How did ordinary soldiers experience the Civil War, and what kept them fighting for so long? Over the years, studies of soldier motivation have argued “for the primacy of ideology, religion, politics, masculinity, knightliness, and more.” But the historian Joshua R. Shiver’s debut monograph contends that “the most potent factor tethered to all of these categories” was “primal human emotion” (7). Based on his scrutiny of the letters exchanged between a sample of two-hundred Alabama and North Carolina soldiers and their families and friends, Shiver argues that both “homosocial bonding” in camp and the relationships between soldiers and their loved ones back home—relationships nourished and sustained by the wartime exchange of letters—supplied “an emotional buffer that prevented a great collective psychological collapse among” the rebel rank and file (8, 14). “Deep bonds of human affection,” the author writes in a retort to the so-called “dark turn” in Civil War studies, “became one of the primary bulwarks against the erosion of a soldier’s meaning and purpose” and kept him in the ranks (61).
Shiver is hardly the first historian to take seriously the emotional worlds of Confederate soldiers (11). Books by historians Stephen W. Berry and James J. Broomall, for example, have peered behind the public displays of mastery and self-reliance to uncover a southern male world teeming with doubt, uncertainty, and self-consciousness. Shiver adds to this literature by reconstructing the intimate and personal relationships that Confederate soldiers maintained with wives, sweethearts, children, and friends through the shocks and stresses of war. The author’s analysis of emotional expression is informed by “modern psychological and sociological approaches,” and it borrows considerable insight from the late Peter S. Carmichael’s study of how common Civil War soldiers fought, thought, and survived (12).
War Fought and Felt identifies the Civil War as a pivotal moment in southern masculinity and emotional expression. Shiver notes a “growing trend toward sentimentalism” and more effusive “emotional ties between family members” in the decades leading up to the war. He attributes these trends, at least in part, to “the influence of Romanticism and the First and Second Great Awakenings” (30). When the war came, rebel soldiers were primed to cast off societal expectations, gender norms, and manly pretensions. Thrust into a new and violent realm—engaged in a struggle with the enemy and for their own survival—the Confederate rank and file “abandoned socially acceptable norms of emotional reticence in favor of emotional effusiveness on vast scale” (7). “Historians’ assertions of the preeminence of self-mastery and individualism during the war,” Shiver writes, “seem to be based more on prewar masculine norms rather than the period of the war itself, in which soldiers faced new stimuli and were forced to approach cultural norms with a greater sense of pragmatism” (105).

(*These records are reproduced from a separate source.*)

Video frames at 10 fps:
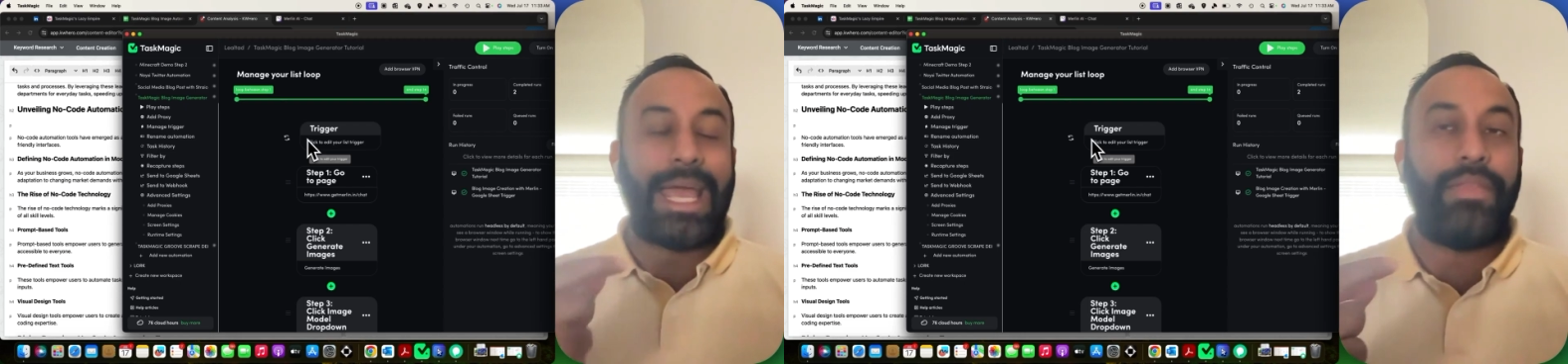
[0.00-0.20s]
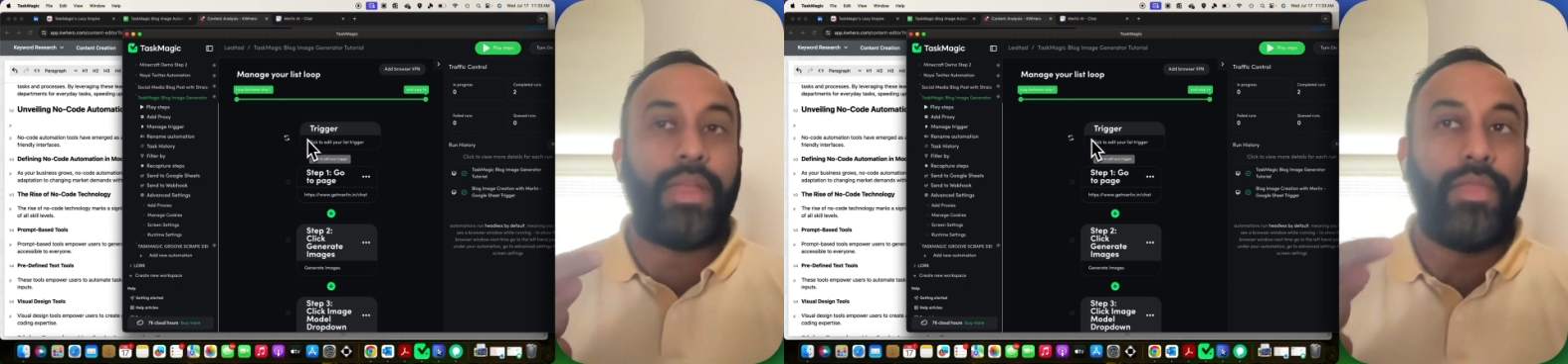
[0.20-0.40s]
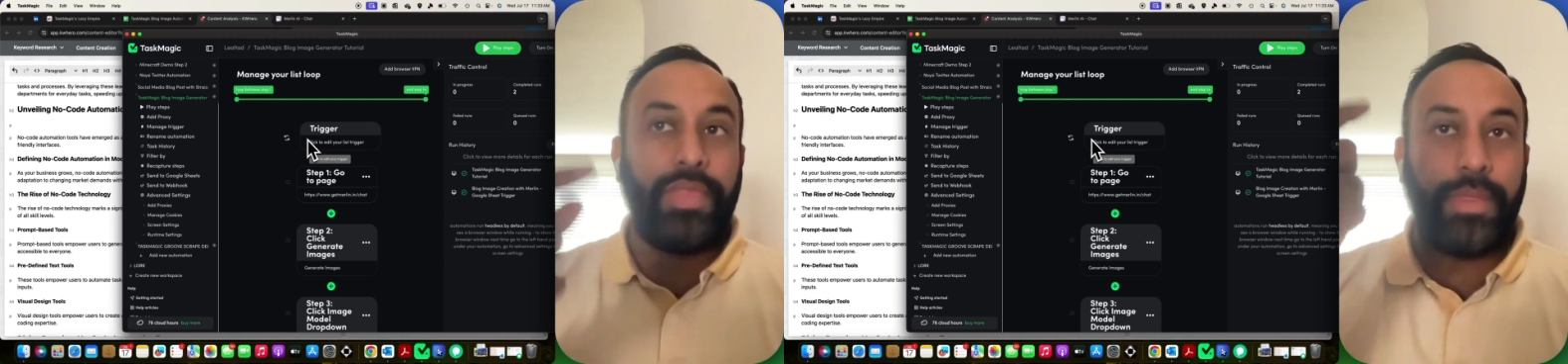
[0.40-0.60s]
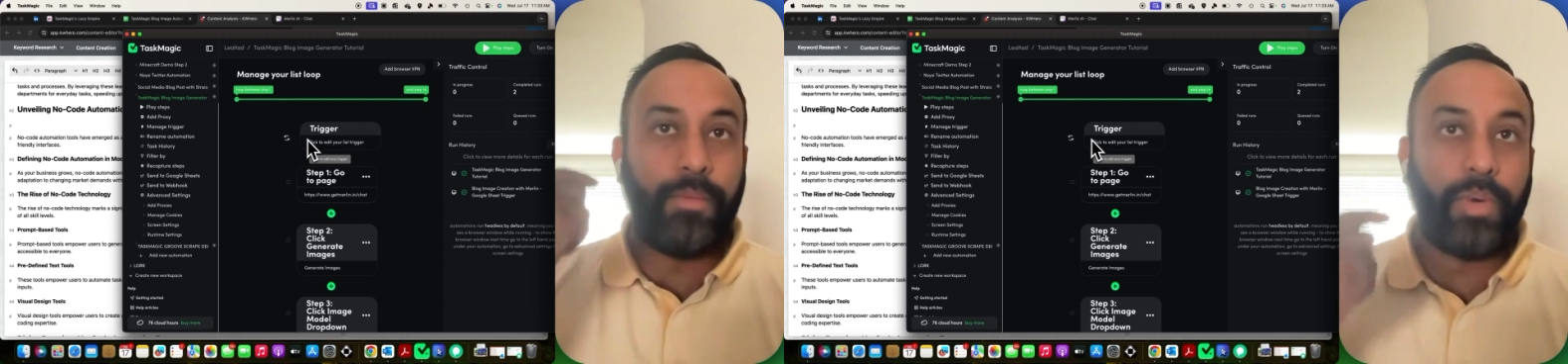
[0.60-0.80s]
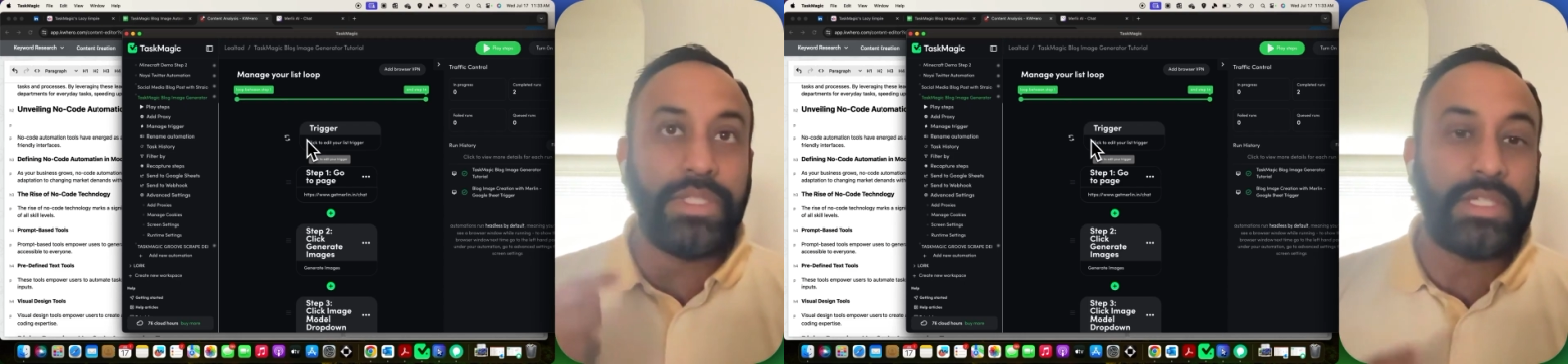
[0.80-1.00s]
And then
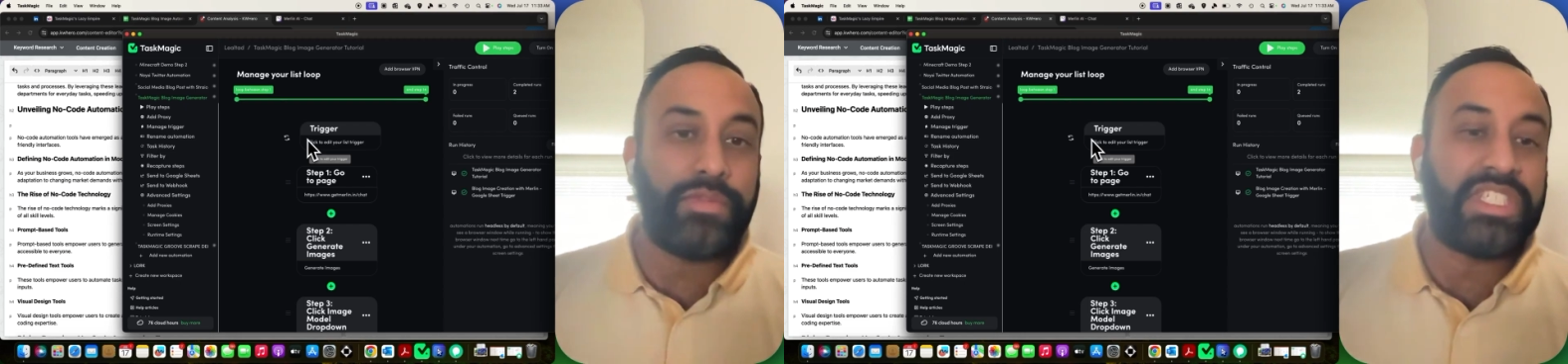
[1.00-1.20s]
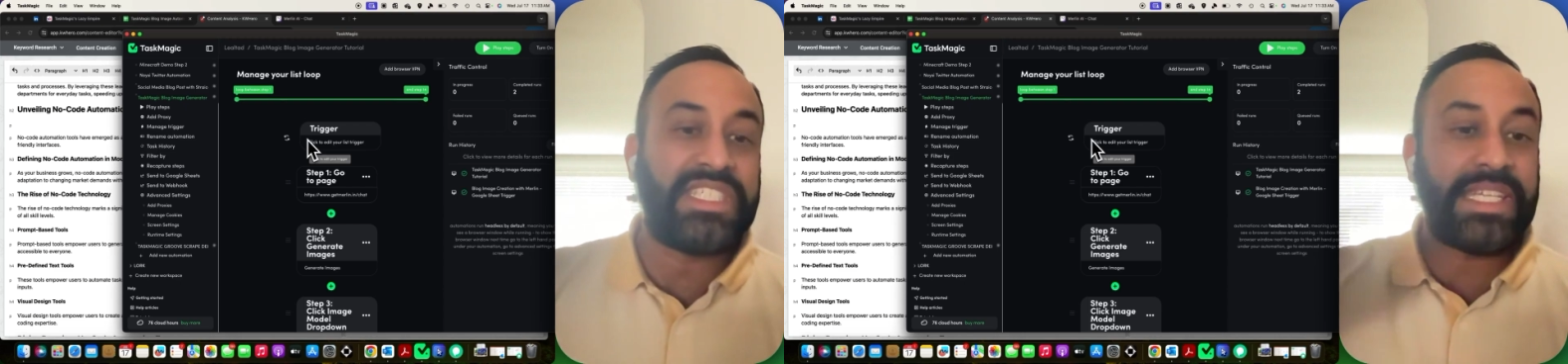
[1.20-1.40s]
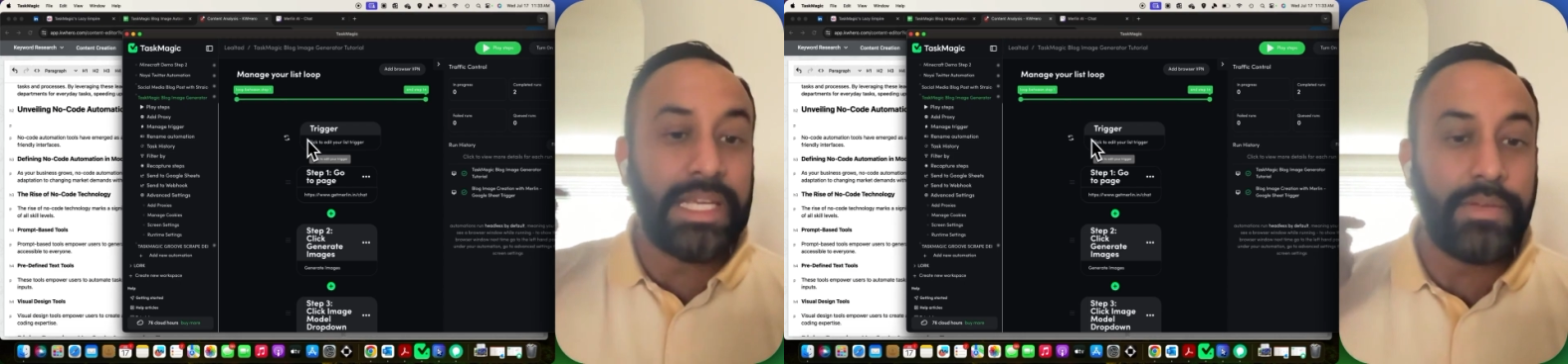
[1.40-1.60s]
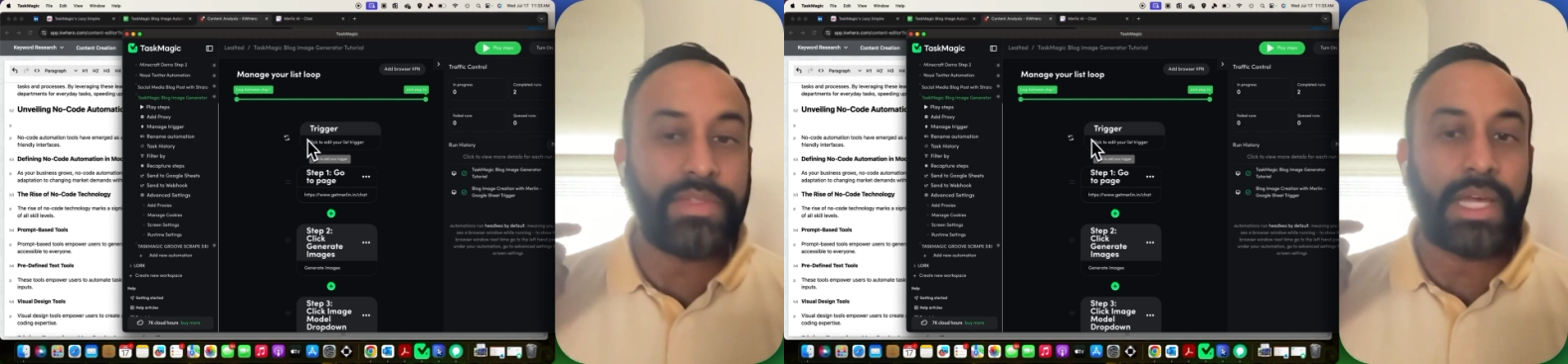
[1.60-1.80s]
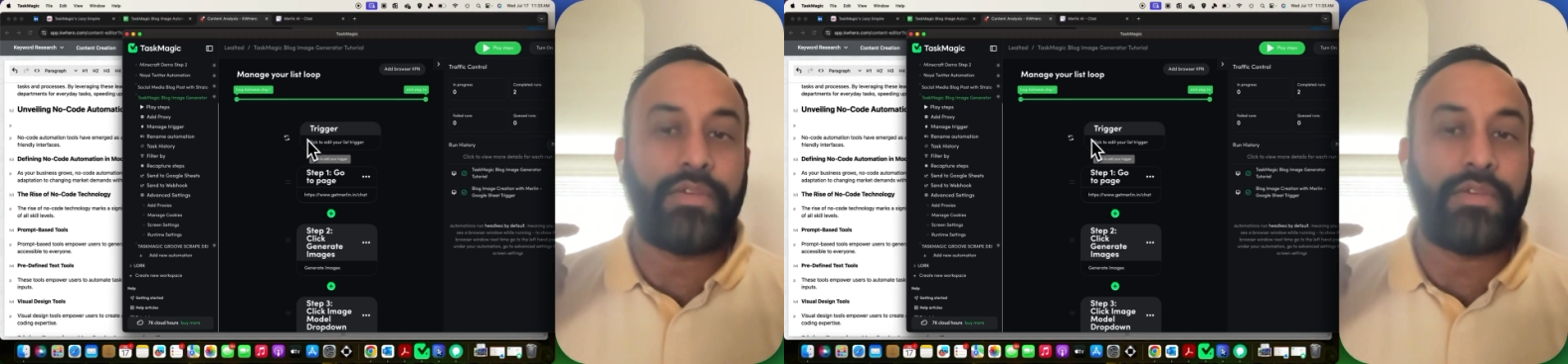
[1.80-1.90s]
once it receives that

Rather than analyze particular emotions—homesickness, nostalgia, or grief—Shiver seeks access to the inner world of Confederate soldiers by reconstructing their relationships as husbands, sweethearts, parents, and messmates. He recovers these relationships through close readings of the letters soldiers exchanged with loved ones back home. Through the act of writing, soldiers not only sustained their relationships, but also found an outlet for their emotions. Writing against the grain of those who have argued that an “emotional gulf” emerged between soldiers and civilians, Shiver argues for a “symbiotic” relationship between the home front and battle front (51). While scholars like Drew Gilpin Faust have argued that letters from wearied wives on the Confederate home front sapped soldier morale by the end of the war, Shiver reminds that “families also provided a ‘push factor’ that encouraged Confederate soldiers to keep fighting” (143). “Soldier-fathers,” the author writes, “saw their military service as an extension of the masculine role that they had always placed as protectors of their families’ honor, health, security, freedom, religion, emotional health, culture, and economic wealth” (124). So it was that rebel soldiers “faced the war with one eye to the enemy and the other toward their homes” (42-43).
If families sustained rebel soldiers, then so too did the genuine relationships forged between men at the front “lessen the deleterious effects of combat” (110). Prowling about soldiers’ camps, Shiver notes that, “the intimacy that developed between men…reached levels that would have been surprising before the war” (89). The war became intensely personal.
While Shiver reveals how soldiers sustained meaningful relationships amid a disruptive war and suggests how those bonds sustained them through the ordeals of combat, his account may do too much to diminish ideology as a sustaining motivation. Shiver finds it remarkable that in letters to their families, rebel “soldiers wrote relatively little about manhood, honor, duty, or political ideology, focusing instead on whether or not their families were safe, news from home, explaining the humdrum nature of camp life, and sharing their feelings for their loved ones—often in case of their own demise” (41). But is this really all that surprising? The author’s reasonable and well-supported claim that war made men more self-consciously expressive of their emotions hardly sustains his supposition that men were “far less ideological than many historians may have previously supposed” (50). In the Civil War, the personal was very often political. War Fought and Felt is not always convincing, though it raises new areas and new questions for historians to explore.
Brian Matthew Jordan is Associate Professor of Civil War History and Chair of the History Department at Sam Houston State University. He is the author or editor of a half dozen books on the Civil War and its era.